Segment Open

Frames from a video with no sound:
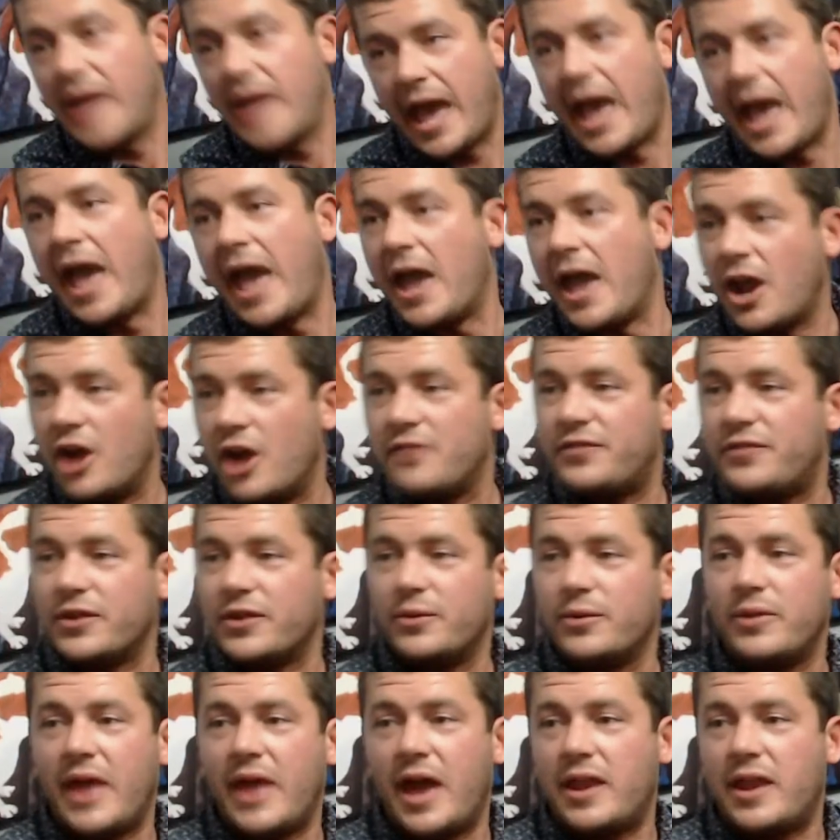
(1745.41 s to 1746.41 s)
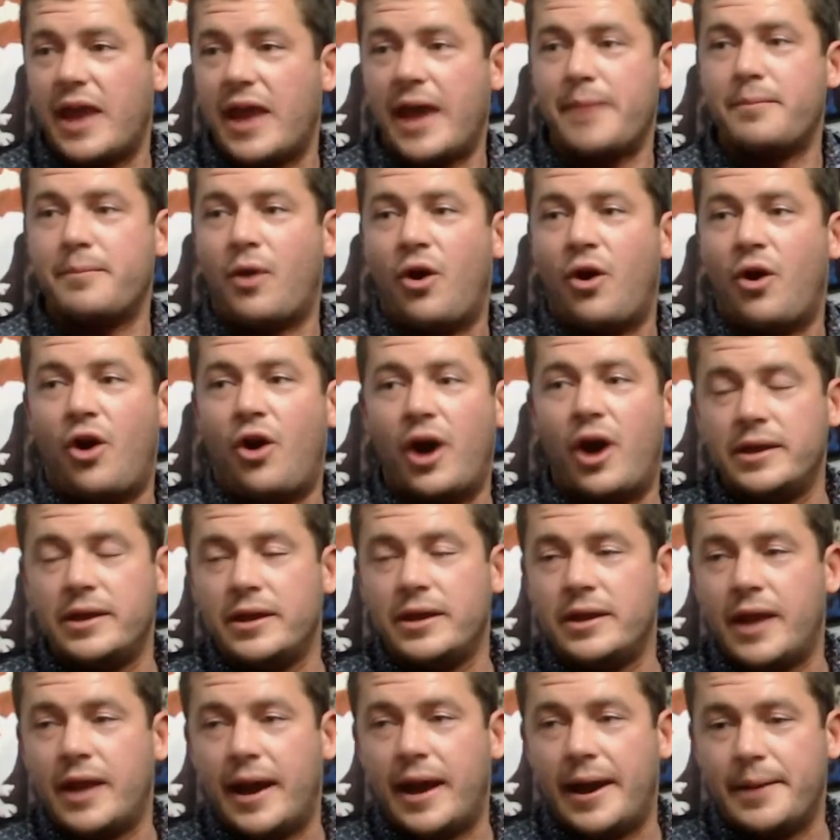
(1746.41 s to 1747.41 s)
Yeah, and hopefully with our name behind
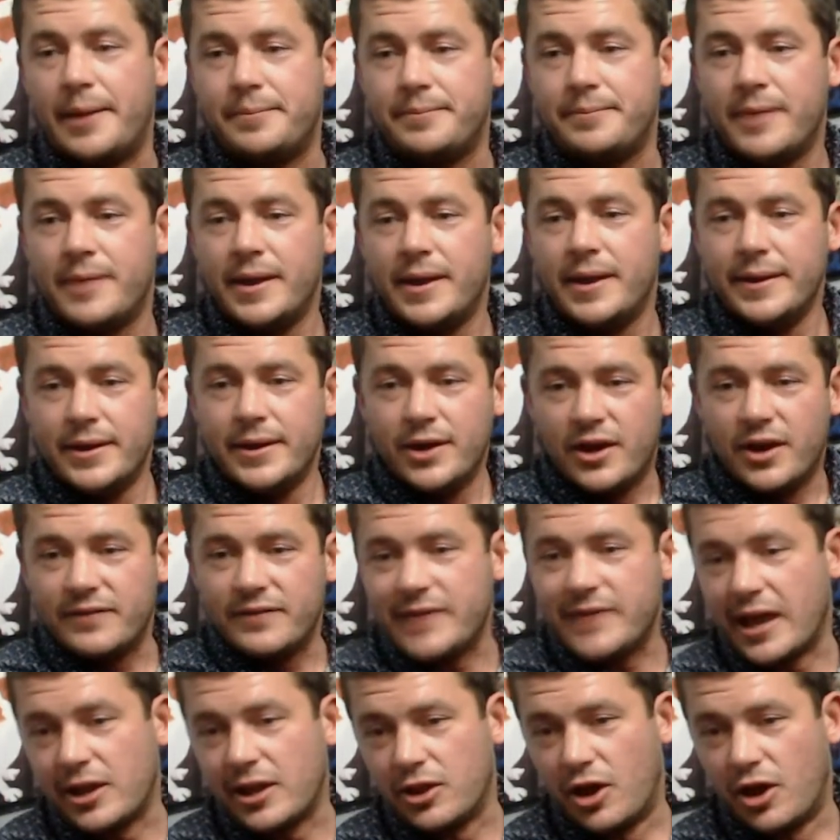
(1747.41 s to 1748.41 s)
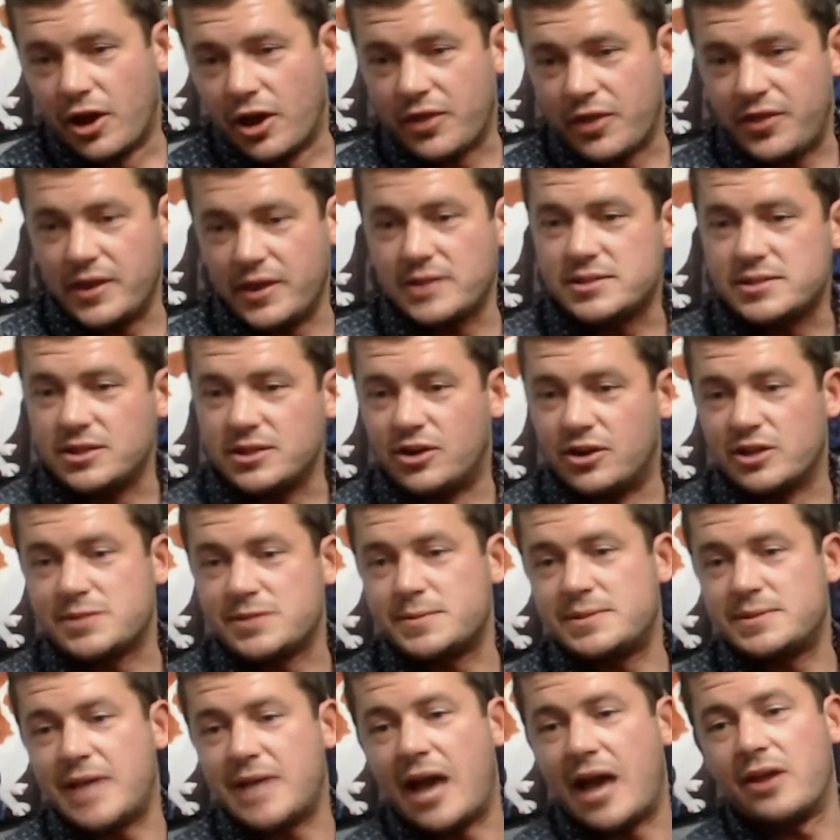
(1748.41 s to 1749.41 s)
it, I've done a lot of things in
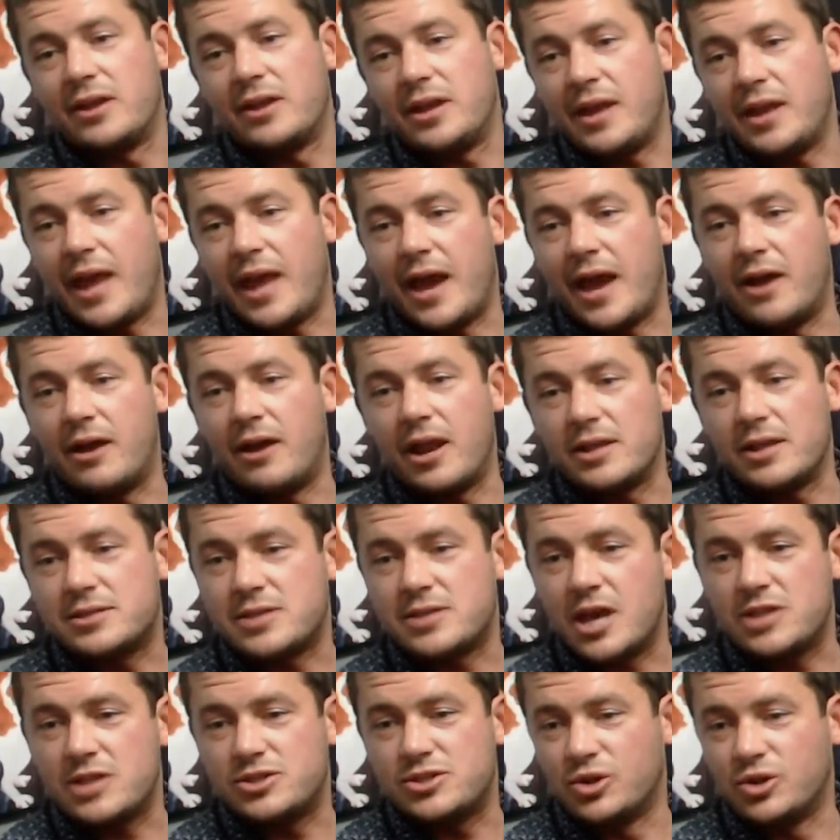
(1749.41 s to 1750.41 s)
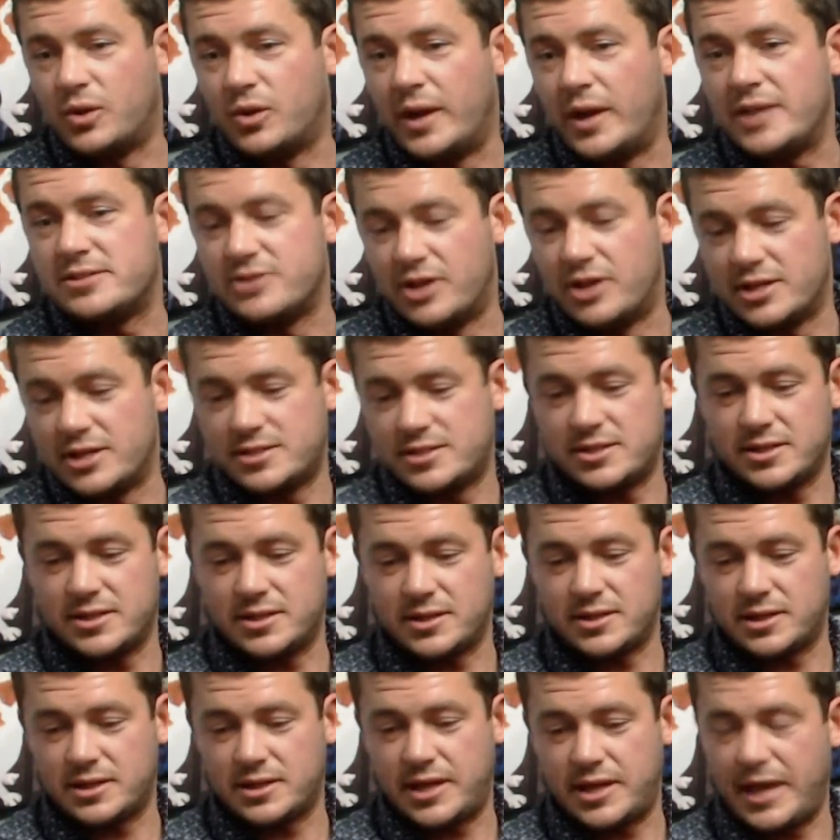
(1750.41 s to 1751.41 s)
hospitality now, and it's always nice
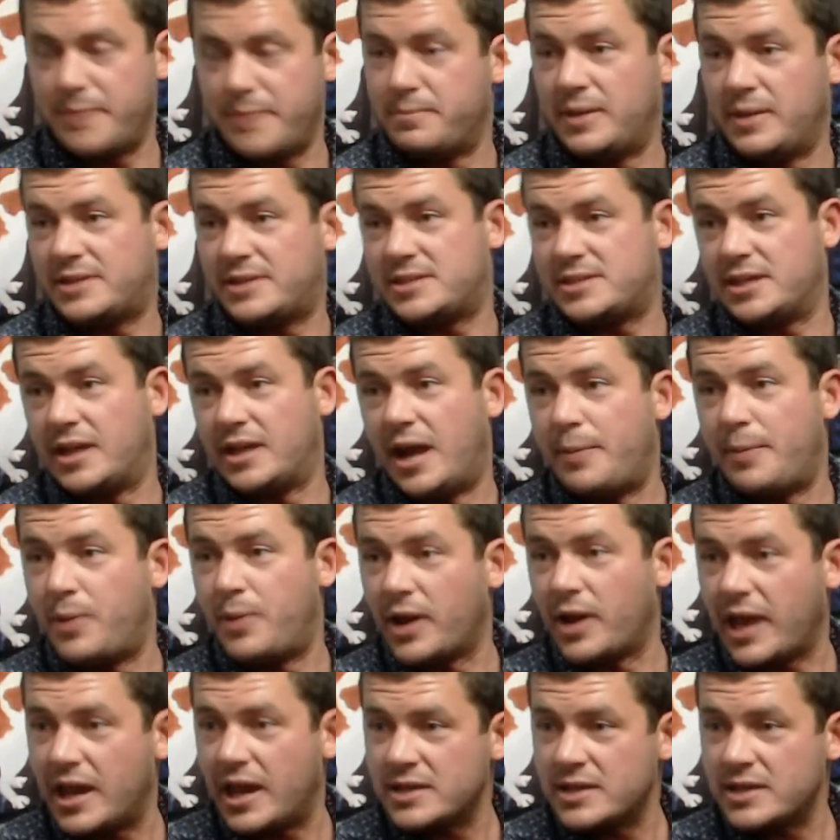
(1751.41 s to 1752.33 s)
to keep mixing it up, I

Segment Closed

▶ EXERCISE DESCRIPTION: Transcribe, word for word, the line holding "(1748.41 s to 1749.41 s)" and all lines after it in the entries above, ending with the last. Only those lines; no pictures.

▶ EXERCISE RESPONSE:
(1748.41 s to 1749.41 s)
it, I've done a lot of things in
(1749.41 s to 1750.41 s)
(1750.41 s to 1751.41 s)
hospitality now, and it's always nice
(1751.41 s to 1752.33 s)
to keep mixing it up, I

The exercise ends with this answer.